What you should do — What you return should be every line below, word for word, and none of the images.

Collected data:

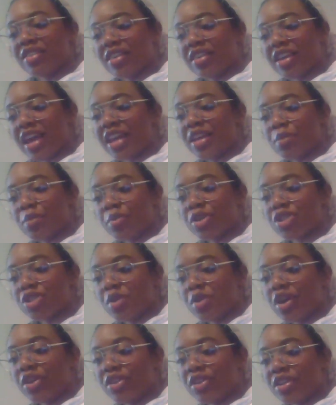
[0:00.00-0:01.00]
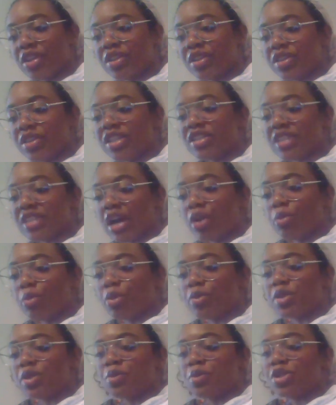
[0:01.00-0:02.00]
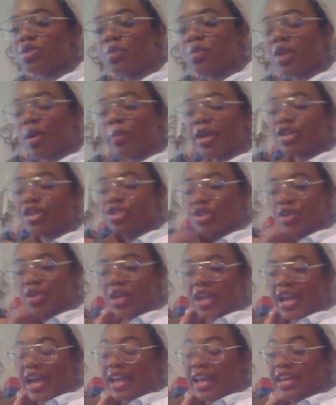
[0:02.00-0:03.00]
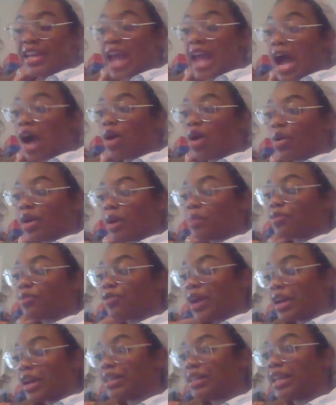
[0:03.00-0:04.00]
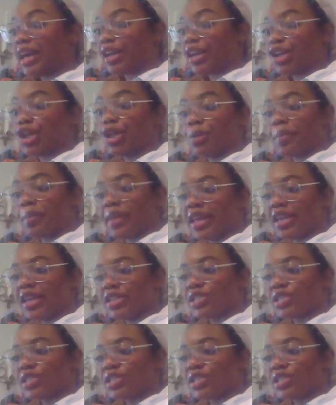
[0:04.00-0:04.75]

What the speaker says: and it pushed me on, these tower moments pushed me on my journey, and now I'm finally at a good place.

Answer space —
[0:00.00-0:01.00]
[0:01.00-0:02.00]
[0:02.00-0:03.00]
[0:03.00-0:04.00]
[0:04.00-0:04.75]

What the speaker says: and it pushed me on, these tower moments pushed me on my journey, and now I'm finally at a good place.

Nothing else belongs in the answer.